Try it: Pictures do not belong in the copy; print every entry exactly as it stands.

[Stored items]
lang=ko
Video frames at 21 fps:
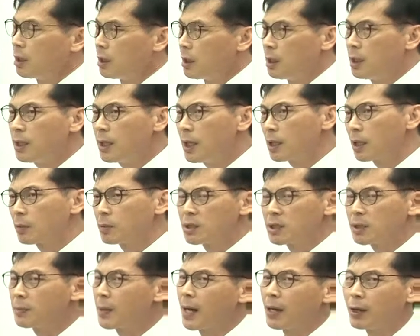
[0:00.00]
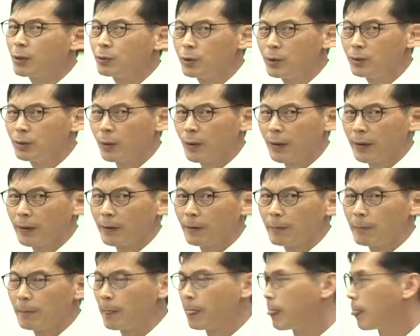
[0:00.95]
이게 여러분 지금 아카디언 도예요자
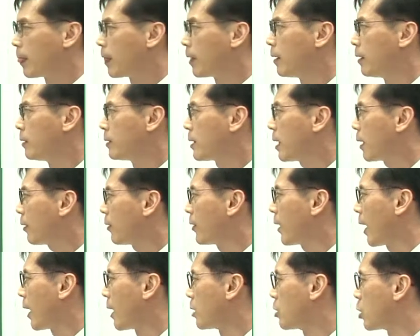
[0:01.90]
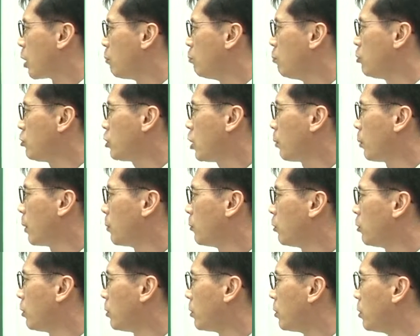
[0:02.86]
그런데 전문
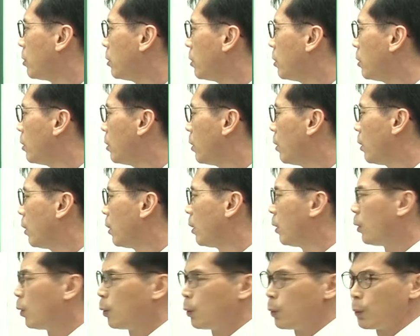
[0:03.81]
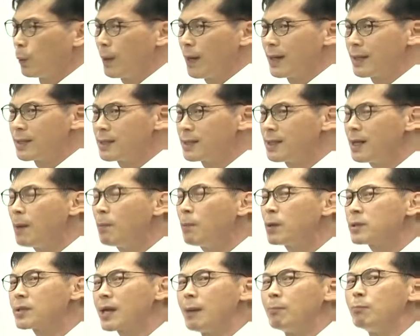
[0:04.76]
접이문은 왜
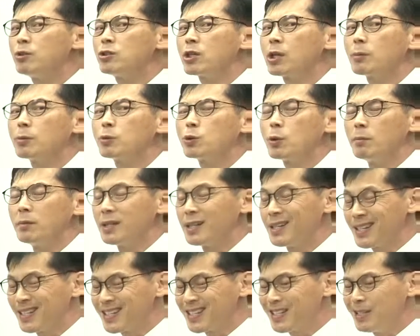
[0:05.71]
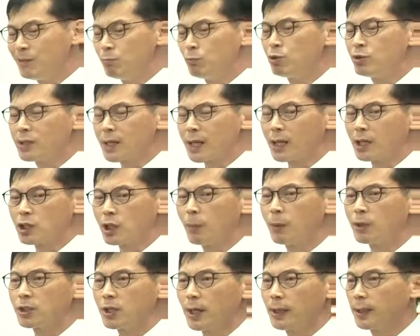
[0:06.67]
시내버스 앞문처럼 좀 큰 문짝이
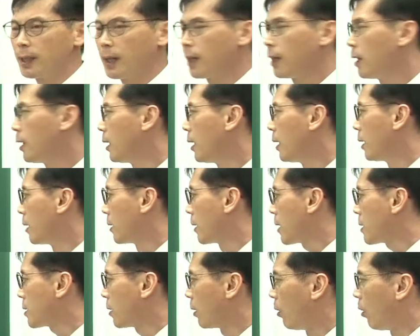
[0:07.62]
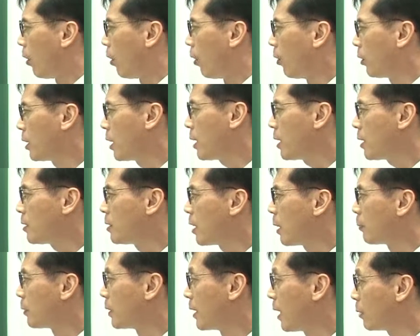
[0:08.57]
접어져야 돼. 그래서 어디
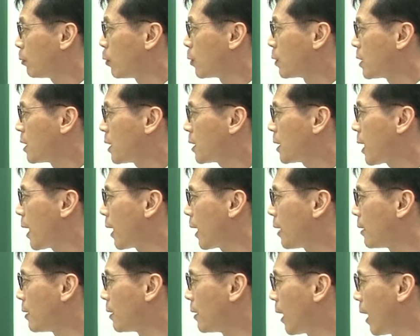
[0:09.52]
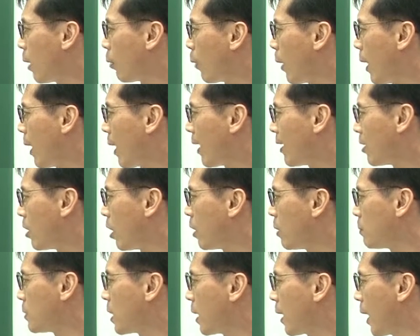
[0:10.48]
있냐면 얘도 식당이 있는데 왜
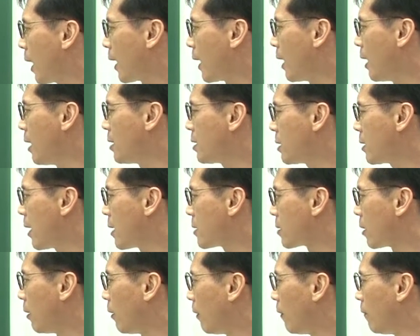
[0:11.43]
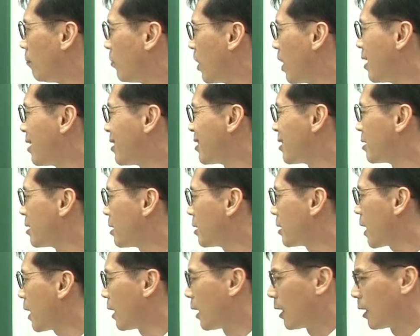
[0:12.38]
여름철에 1층에서 1층
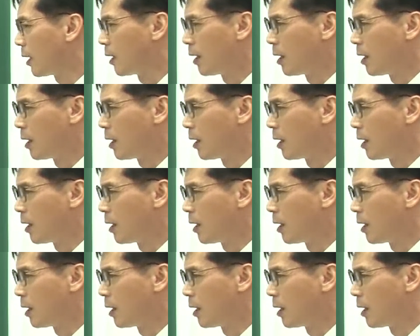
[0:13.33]
식당이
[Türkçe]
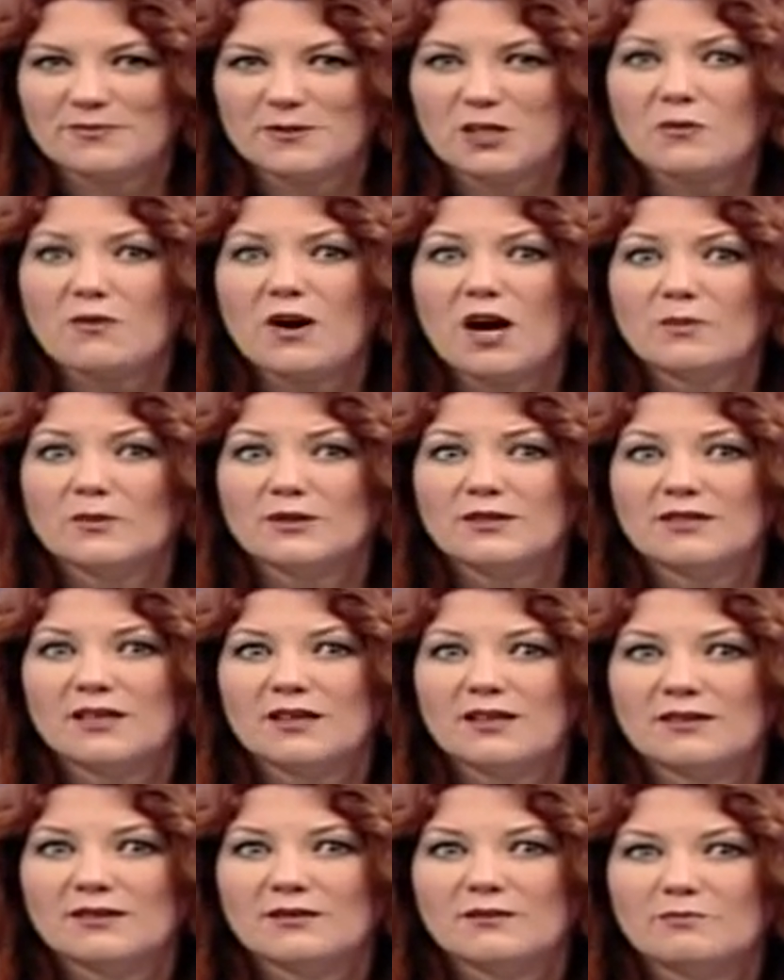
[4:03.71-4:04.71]

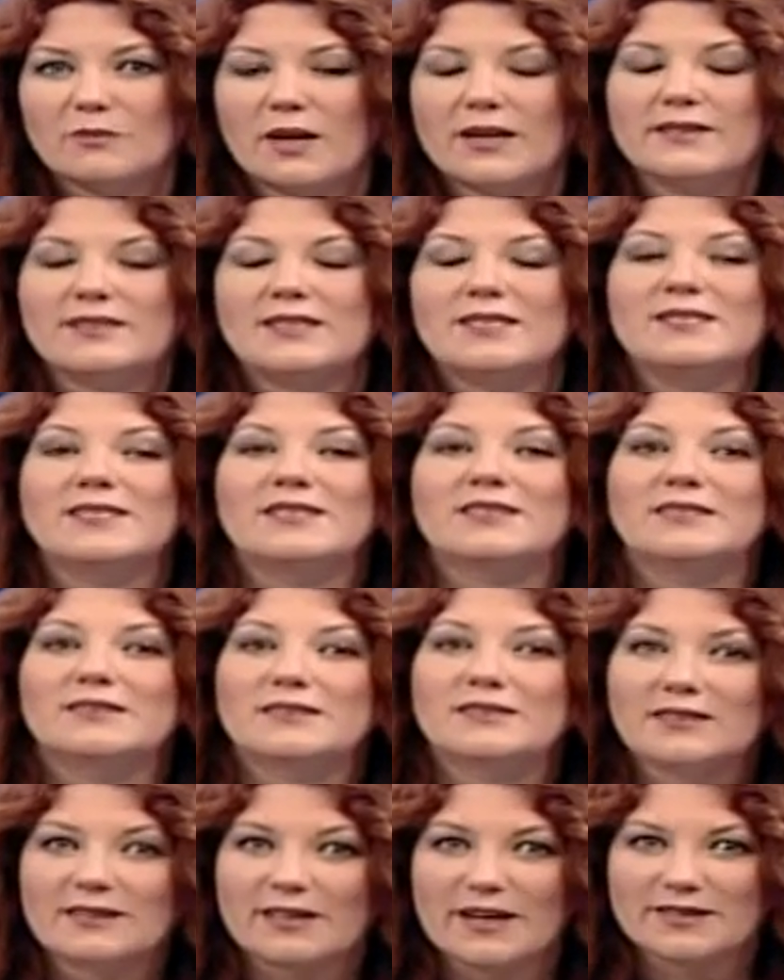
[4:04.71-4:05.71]
devamında maddi
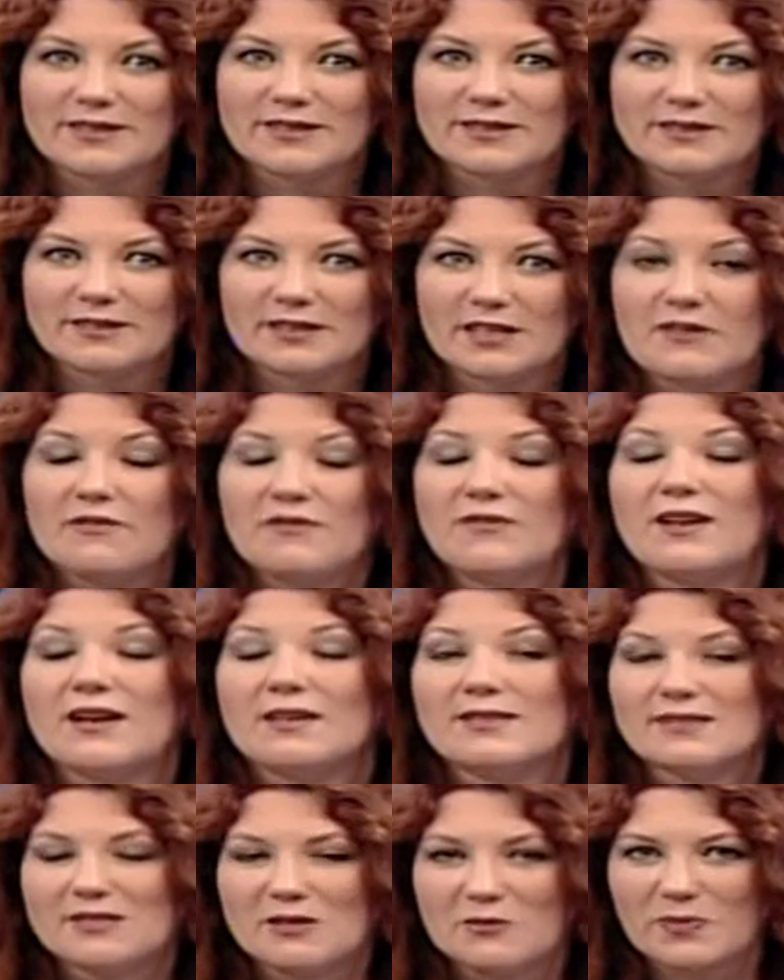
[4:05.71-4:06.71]
sıkıntılar,
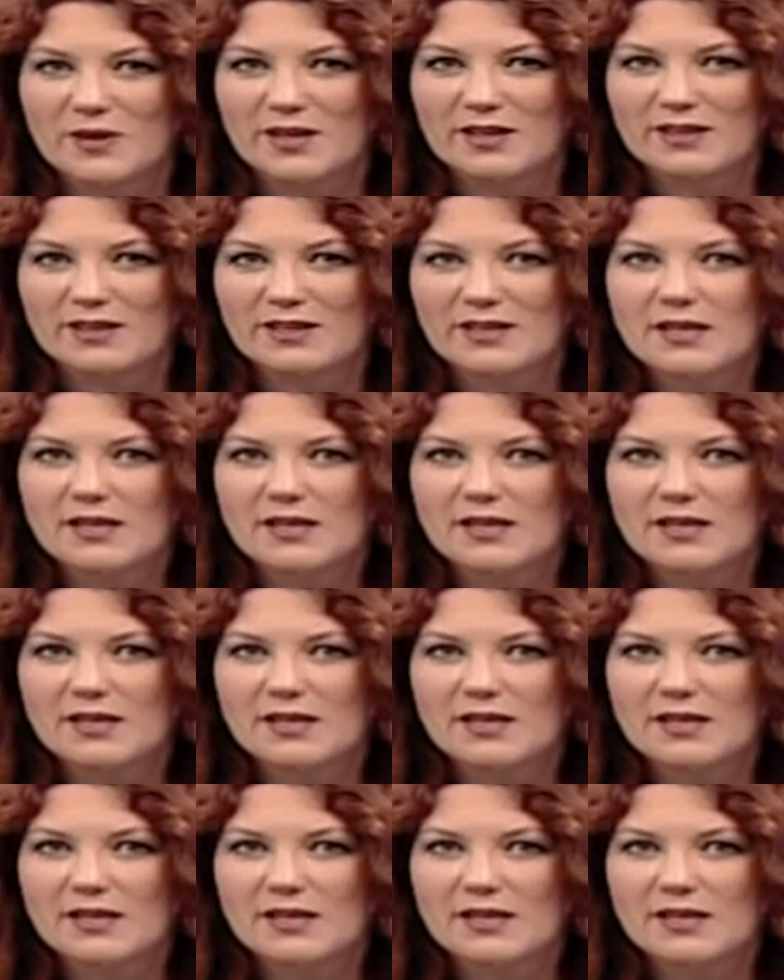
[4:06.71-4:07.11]
iflas gibi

Exercise answer:
lang=ko
Video frames at 21 fps:
[0:00.00]
[0:00.95]
이게 여러분 지금 아카디언 도예요자
[0:01.90]
[0:02.86]
그런데 전문
[0:03.81]
[0:04.76]
접이문은 왜
[0:05.71]
[0:06.67]
시내버스 앞문처럼 좀 큰 문짝이
[0:07.62]
[0:08.57]
접어져야 돼. 그래서 어디
[0:09.52]
[0:10.48]
있냐면 얘도 식당이 있는데 왜
[0:11.43]
[0:12.38]
여름철에 1층에서 1층
[0:13.33]
식당이
[Türkçe]
[4:03.71-4:04.71]

[4:04.71-4:05.71]
devamında maddi
[4:05.71-4:06.71]
sıkıntılar,
[4:06.71-4:07.11]
iflas gibi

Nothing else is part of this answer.